Они стали встречаться часто. Днем Альберт, случалось, приводил к ней кого-нибудь из заболевших товарищей, вечером она посещала больных на дому, и он, конечно, тоже был здесь, а потом провожал ее.
Они и не заметили, как эти вечерние прогулки и долгие разговоры стали для них привычными и необходимыми. Альберта привлекали в Клавдии ее душевная чистота, открытость, ее порывистость (он называл это «жить сердцем»). А для нее Альберт был героем, таким же, как Овод. Она восхищалась его убежденностью, его непримиримостью к мещанству в любых проявлениях. Но при всей его твердости он был очень чутким человеком, хорошо понимавшим душевное состояние других людей.
Их чувство внешне проявлялось очень сдержанно — в пожатии руки, в теплоте взгляда.

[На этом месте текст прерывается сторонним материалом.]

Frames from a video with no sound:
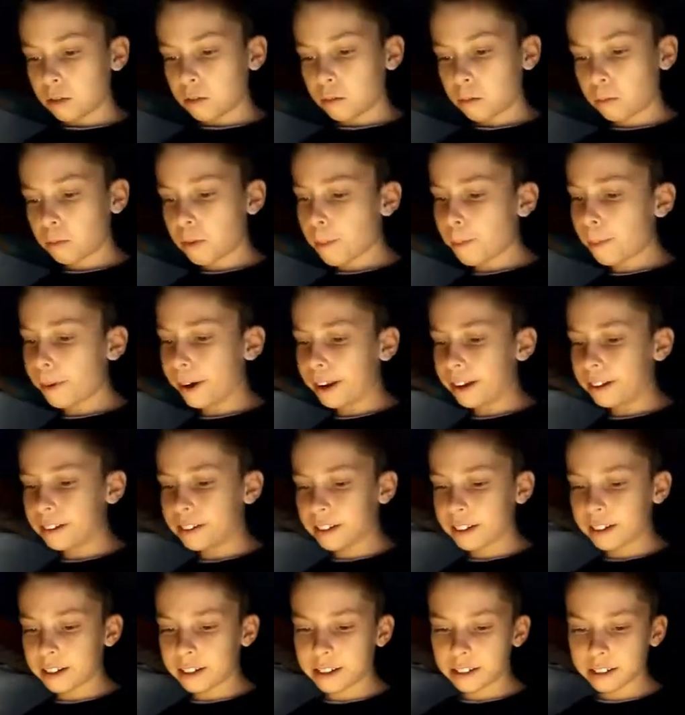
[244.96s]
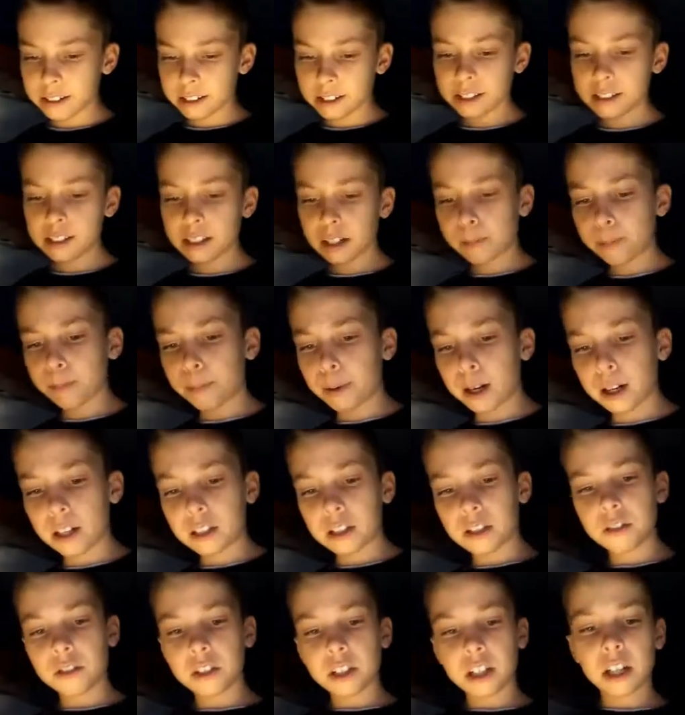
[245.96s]
we painted some parts
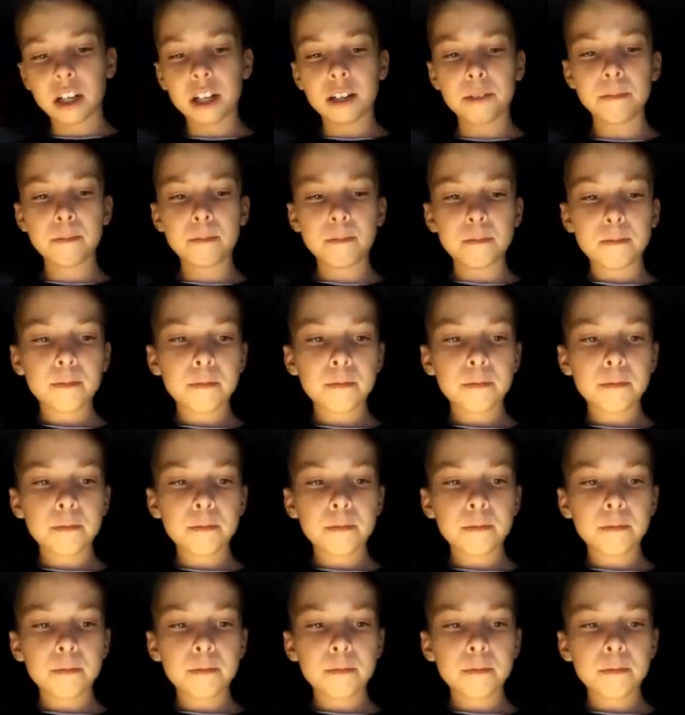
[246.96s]
of the gun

По вечерам в 23-й квартире, у Крамеров, собирались друзья. Услышав звонок, из кухни спешила Гертруда — высокая, стройная женщина с седой прядью в темных волосах, неплохо, хотя и с акцентом, говорившая по-русски. За ней в прихожей появлялся ее муж Герман, энергичный, но молчаливый человек с застенчивой улыбкой. Он, как и Альберт, был до Испании подпольщиком.
Часто бывал у Крамеров со своей женой Иоганн Вольф, представитель иностранных рабочих на заводе, высокий брюнет, очень живой и веселый.